Le secret bancaire ne constitue pas un empêchement légitime lorsque la demande de communication de documents est dirigée contre l’établissement de crédit non en sa qualité de tiers confident mais en celle de partie au procès intenté contre lui en vue de rechercher son éventuelle responsabilité dans la réalisation de l’opération contestée.

par Mehdi Kebirle 8 décembre 2017

La question posée par cet arrêt a trait aux limites auxquelles se heurtent les mesures d’instruction in futurum lorsqu’elles touchent une partie astreinte au secret professionnel.

Ces mesures, qui peuvent être ordonnées en référé ou sur requêtes, tendent à la production ou à la conservation d’une preuve susceptible d’être versée dans le cadre d’un futur procès potentiel (C. pr. civ., art. 145). Cependant, l’obtention d’une telle mesure nécessite la preuve d’un motif légitime, lequel s’efface lorsque la personne qui supporte la mesure peut se prévaloir d’un empêchement légitime. Le droit à la preuve entre alors en conflit direct avec le secret professionnel.

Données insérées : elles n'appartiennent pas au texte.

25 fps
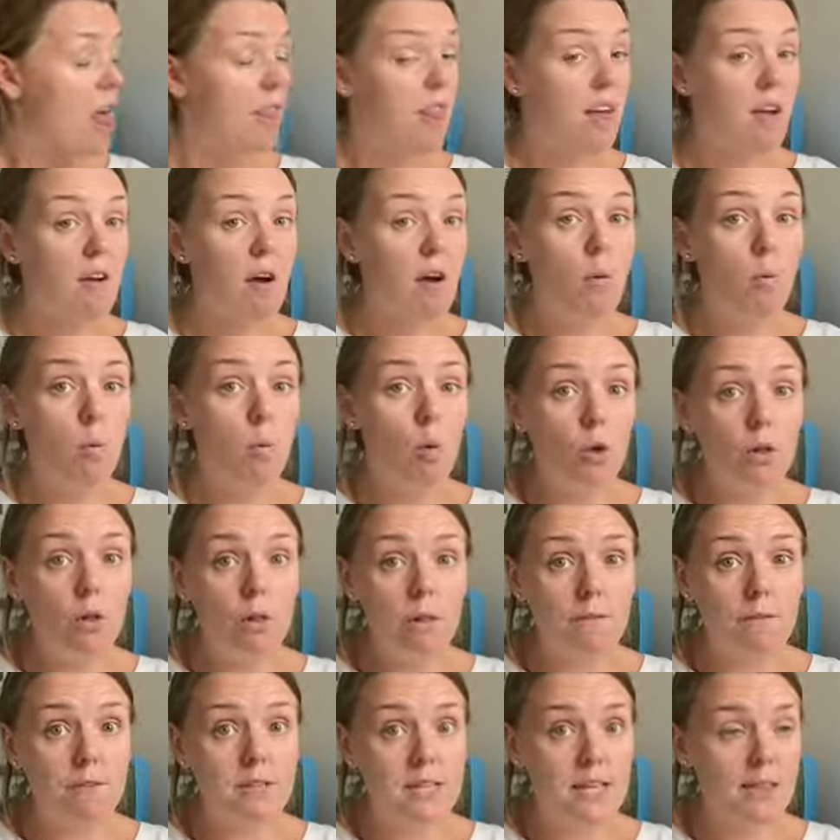"There are
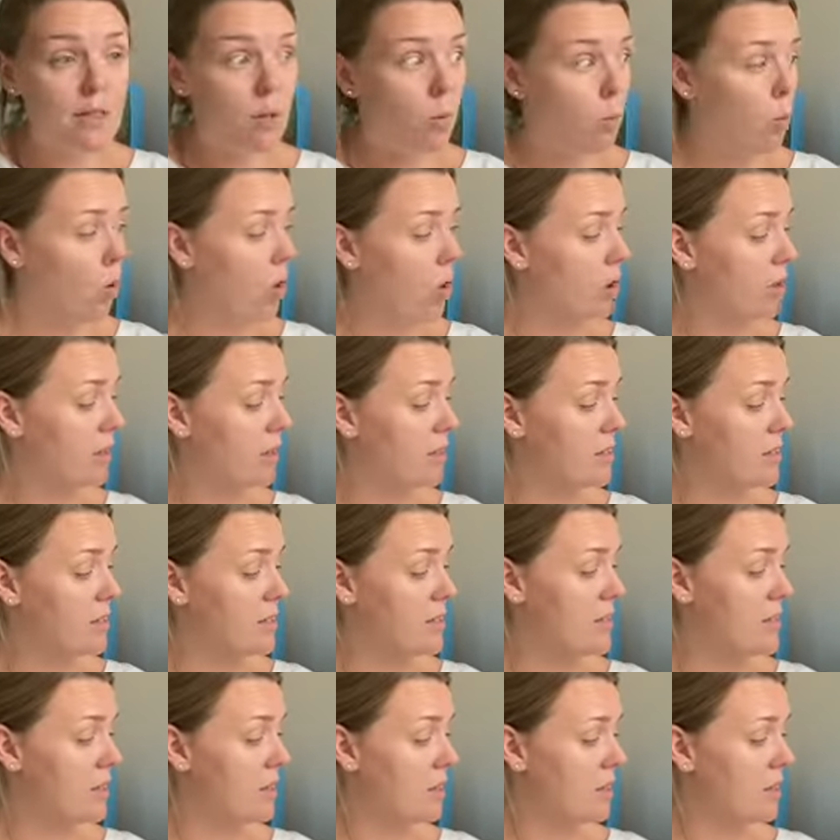wolves in the walls,"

Les faits de l’espèce étaient complexes. Une société, régie par le droit des Îles Caïmans, a ouvert un compte auprès d’une banque. Elle a effectué un virement bancaire, d’un montant de 50 millions de dollars, à partir d’un compte dont elle était titulaire dans une banque à Zurich vers un autre de ses comptes, ouvert dans la même banque. Le même jour, elle a transféré cette somme à une autre société sur un compte ouvert toujours dans la même banque. Quelques mois plus tard, une juridiction des Îles Caïmans a prononcé la liquidation judiciaire de la société ayant effectué les virements et a nommé trois liquidateurs qui ont présenté au président du tribunal de commerce de Paris une requête sur le fondement de l’article 145 du code de procédure civile. Le but était d’obtenir la désignation d’un huissier de justice chargé, d’une part, de rechercher des documents permettant d’établir la preuve que le virement fait au profit de la société bénéficiaire avait été réalisé en violation des obligations de la banque et que celle-ci avait facilité, en connaissance de cause, la réalisation d’une opération visant à détourner les avoirs de la société ayant effectué le virement, en profitant de la précarité de sa situation financière. Accédant à cette demande, un juge des requêtes a désigné un huissier de justice, avec pour mission, notamment, de rechercher et se faire remettre un certain nombre de documents et correspondances, y compris électroniques, relatifs aux relations entre les sociétés, aux virements effectués et aux opérations réalisées sur les comptes. Il a également autorisé l’huissier de justice à procéder à une copie complète de fichiers, de disques durs et d’autres supports de données qui lui paraîtraient en rapport avec la mission confiée.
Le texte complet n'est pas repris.